In recent years, health and housing professionals have been tiptoeing around together like an anxious newlywed couple; proud of the new-found status of their relationship but uneasy about whether their bold commitments to each other hold the substance they’ve been publically proclaiming.

That’s why we’re so excited here at South Yorkshire Housing Association by the launch of the NHS England Quick Guide: Health and Housing. It confirms loud and clear that the health and housing agenda is here to stay.

At SYHA, we see a home as just the beginning.  From supported living schemes that bring people with mental health conditions back from expensive out-of-area placements to social prescribing services for GP “frequent flyers,” our role and reach is integral to health improvement. We tackle challenging health agendas in new and innovative ways. Whether it’s cocktail parties and taekwondo groups for older people at risk of loneliness or our therapeutic approach to employment services, we bring solutions that are radical in their design but rooted in our core values and in the communities we’re here to serve.

One of those core values is co-production; our customers co-design and co-deliver everything we do. SYHA has recently secured funding from the Department of Health to deliver a 3-year project in partnership with health, care and housing commissioners. Co:Create facilitates fundamentally different approaches to time-old challenges. Using a range of methodologies, including behavioural insights and design thinking, Co:Create encourages commissioners to think differently about the role that customers can take in developing strategy, commissioning services and assessing impact. With an asset-based and person-centred starting point, Co:Create takes advice from Einstein (always a good starting point!): “We cannot solve our problems with the same thinking we used when we created them”

In reducing A&E admissions or re-designing intermediate care solutions, Co:Create is working to connect human stories to strategy. For example, Co:Create will train people who access health and social care services to become co-commissioners, bringing a unique and often-overlooked customer perspective to procurement decisions. We’ll also support NHS and Local Authority colleagues to involve communities more often and more effectively in the development of commissioning strategies. We believe that co-production has transformative power. By putting people at the heart of future services, we can begin to talk about the creation of healthier, happier communities without the artificial boundaries of different sectors. Our agenda isn’t about Health and Housing; it’s about people.

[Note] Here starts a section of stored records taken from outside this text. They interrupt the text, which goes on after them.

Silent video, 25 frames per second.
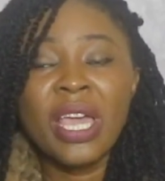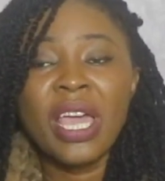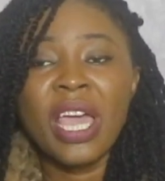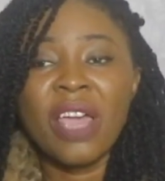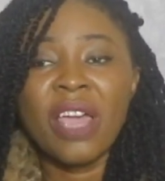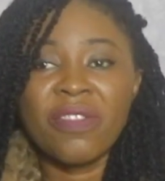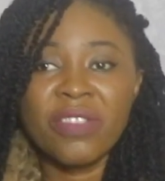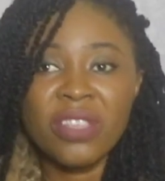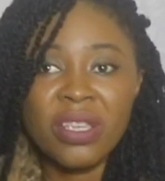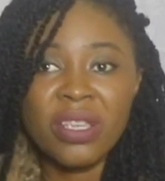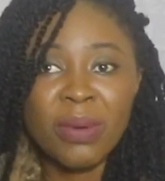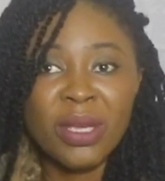
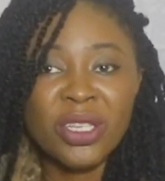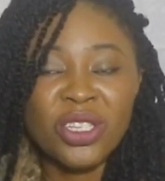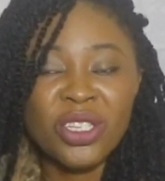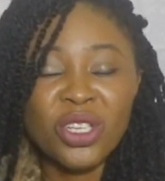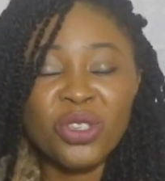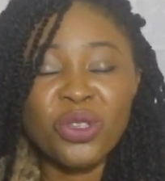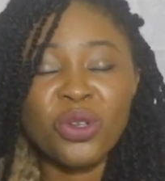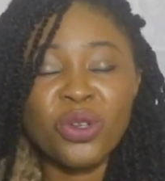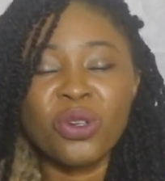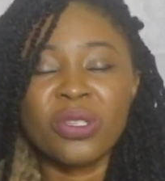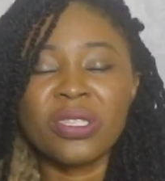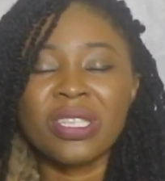every time I share
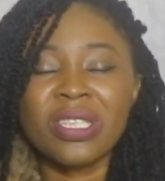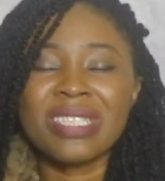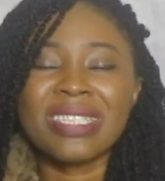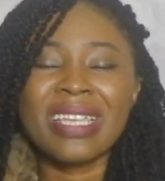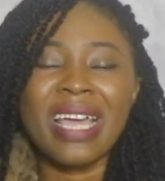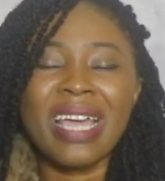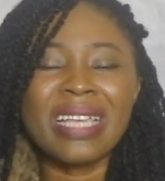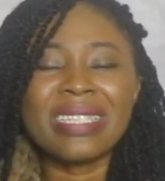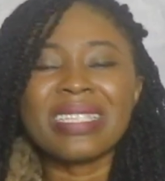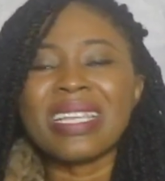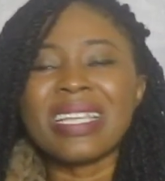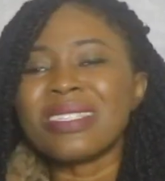new content.
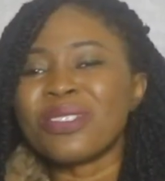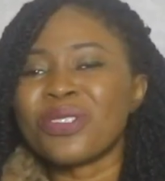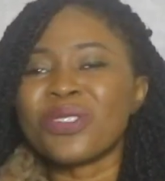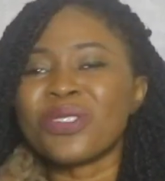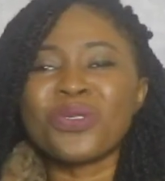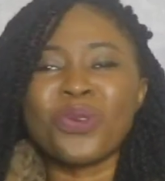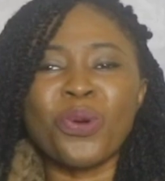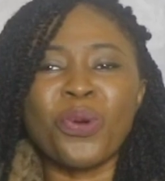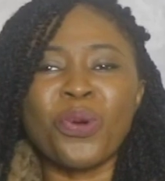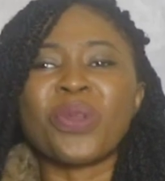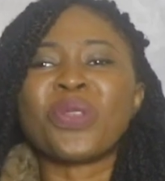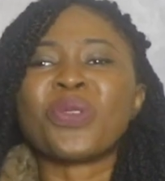Guys, let's
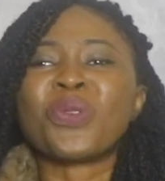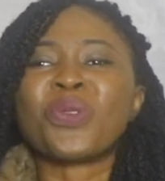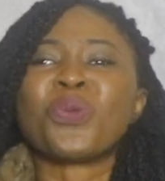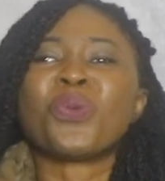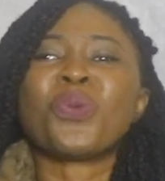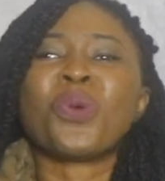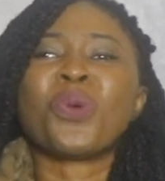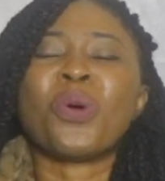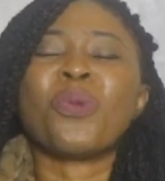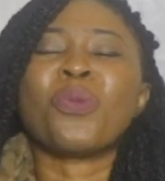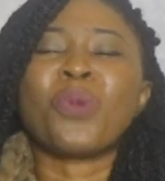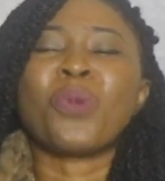just go into
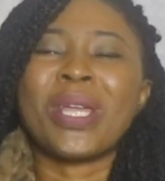what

It’s really exciting to be bringing commissioners, customers and creatives together to advance this shared agenda. It won’t be easy. Like confidential notes from marriage counselling, we’ll give the good, the bad and the ugly truths about the health and housing relationship.

Watch this space for our next blog!

Ruby Smith is Head of Co-design and Improvement.

Ruby Smith is an experienced senior leader in housing, health and social care. Ruby joined South Yorkshire Housing Association (SYHA) as Head of Co-design and Improvement in 2013. SYHA is a social landlord with approximately 6,000 homes across Sheffield. The LiveWell department combines housing, health and care expertise to provide person-centred, integrated health and housing solutions. Ruby is part of the senior leadership team at SYHA, leading the Co-Design and Improvement team to deliver a range of co-designed health integration projects, including Over2You, Co:Create and Ageing Better. She also works with a range of organisations, including Sheffield Teaching Hospitals and Sheffield Universities, to facilitate patient and customer involvement in their work.

3 comments

  1. Kassander says:

    I am SERIOUSLY concerned about the content and perspectives presented in this article:
    Examples
    Starting with the antediluvian view of newly-weds thru’ to a promise to break the confidentiality vows respected by true professionals
    After the mandatory squeals of excitement we are told that “people with mental health conditions are brought back from out-of-area placements” because they’re ‘expensive’.
    NOT that they’re better for the patients and their relatives
    So if much cheaper accommodation could be provided elsewhere then off those patients would go?
    Then the buzz word “co-production”, which if NHSE Citizen is anything to go by, is a sham, we reach another mandatory insert a quote from Einstein.
    Except it isn’t, he never ‘said’ it.
    Those are a few examples only
    Modern medicine is supposedly based on evidence, soundly researched, scientifically proven, evidence.
    All associated with it should meet those same criteria
    Are you sure Ms Smith that your article meets those criteria?

  2. John King says:

    We are working on simulating the impact of joined up housing and health on outcomes. Interesting article.

    • Kassander says:

      For a non-initiate, could you ‘un-pack’ that, please?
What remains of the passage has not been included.